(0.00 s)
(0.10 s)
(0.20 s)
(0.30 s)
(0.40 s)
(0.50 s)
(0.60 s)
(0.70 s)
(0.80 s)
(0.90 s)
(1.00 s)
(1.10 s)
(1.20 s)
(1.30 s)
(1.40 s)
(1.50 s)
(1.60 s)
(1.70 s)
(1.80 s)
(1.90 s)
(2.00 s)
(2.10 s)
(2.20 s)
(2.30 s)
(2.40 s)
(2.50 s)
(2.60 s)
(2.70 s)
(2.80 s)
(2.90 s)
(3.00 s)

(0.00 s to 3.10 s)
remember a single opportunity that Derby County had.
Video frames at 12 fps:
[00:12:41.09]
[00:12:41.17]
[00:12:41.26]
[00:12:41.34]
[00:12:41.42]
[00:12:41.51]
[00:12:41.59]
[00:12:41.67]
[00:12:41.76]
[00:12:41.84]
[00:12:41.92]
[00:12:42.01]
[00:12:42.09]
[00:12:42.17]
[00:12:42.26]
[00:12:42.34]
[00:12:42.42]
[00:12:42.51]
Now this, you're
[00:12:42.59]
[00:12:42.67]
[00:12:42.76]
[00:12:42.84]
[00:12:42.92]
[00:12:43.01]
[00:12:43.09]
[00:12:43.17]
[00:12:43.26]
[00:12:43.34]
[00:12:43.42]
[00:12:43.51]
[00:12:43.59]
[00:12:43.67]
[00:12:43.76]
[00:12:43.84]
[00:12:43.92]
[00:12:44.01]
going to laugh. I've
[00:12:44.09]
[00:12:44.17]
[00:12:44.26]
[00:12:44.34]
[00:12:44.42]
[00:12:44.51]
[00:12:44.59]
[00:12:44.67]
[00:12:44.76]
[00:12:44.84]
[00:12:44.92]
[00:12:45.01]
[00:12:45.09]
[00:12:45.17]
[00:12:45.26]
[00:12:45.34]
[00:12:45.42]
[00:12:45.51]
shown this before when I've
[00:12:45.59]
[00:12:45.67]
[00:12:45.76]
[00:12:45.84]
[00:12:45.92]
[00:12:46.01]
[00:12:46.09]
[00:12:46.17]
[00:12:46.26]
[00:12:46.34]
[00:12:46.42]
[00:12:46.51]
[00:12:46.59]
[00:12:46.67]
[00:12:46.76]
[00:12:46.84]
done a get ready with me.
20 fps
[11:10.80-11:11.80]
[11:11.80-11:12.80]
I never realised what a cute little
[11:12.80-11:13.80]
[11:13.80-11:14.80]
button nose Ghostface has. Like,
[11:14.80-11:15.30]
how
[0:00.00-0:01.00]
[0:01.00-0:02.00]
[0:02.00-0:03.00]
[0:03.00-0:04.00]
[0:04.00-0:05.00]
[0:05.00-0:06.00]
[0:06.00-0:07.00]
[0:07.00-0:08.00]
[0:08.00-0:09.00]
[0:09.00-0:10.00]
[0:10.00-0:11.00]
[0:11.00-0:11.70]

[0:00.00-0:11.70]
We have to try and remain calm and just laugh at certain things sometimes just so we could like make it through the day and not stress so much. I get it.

Instructions for the task:
Please extract exactly, and only, the lines from the line containing "[00:12:45.09]" through the last line of the records.

Final answer:
[00:12:45.09]
[00:12:45.17]
[00:12:45.26]
[00:12:45.34]
[00:12:45.42]
[00:12:45.51]
shown this before when I've
[00:12:45.59]
[00:12:45.67]
[00:12:45.76]
[00:12:45.84]
[00:12:45.92]
[00:12:46.01]
[00:12:46.09]
[00:12:46.17]
[00:12:46.26]
[00:12:46.34]
[00:12:46.42]
[00:12:46.51]
[00:12:46.59]
[00:12:46.67]
[00:12:46.76]
[00:12:46.84]
done a get ready with me.
20 fps
[11:10.80-11:11.80]
[11:11.80-11:12.80]
I never realised what a cute little
[11:12.80-11:13.80]
[11:13.80-11:14.80]
button nose Ghostface has. Like,
[11:14.80-11:15.30]
how
[0:00.00-0:01.00]
[0:01.00-0:02.00]
[0:02.00-0:03.00]
[0:03.00-0:04.00]
[0:04.00-0:05.00]
[0:05.00-0:06.00]
[0:06.00-0:07.00]
[0:07.00-0:08.00]
[0:08.00-0:09.00]
[0:09.00-0:10.00]
[0:10.00-0:11.00]
[0:11.00-0:11.70]

[0:00.00-0:11.70]
We have to try and remain calm and just laugh at certain things sometimes just so we could like make it through the day and not stress so much. I get it.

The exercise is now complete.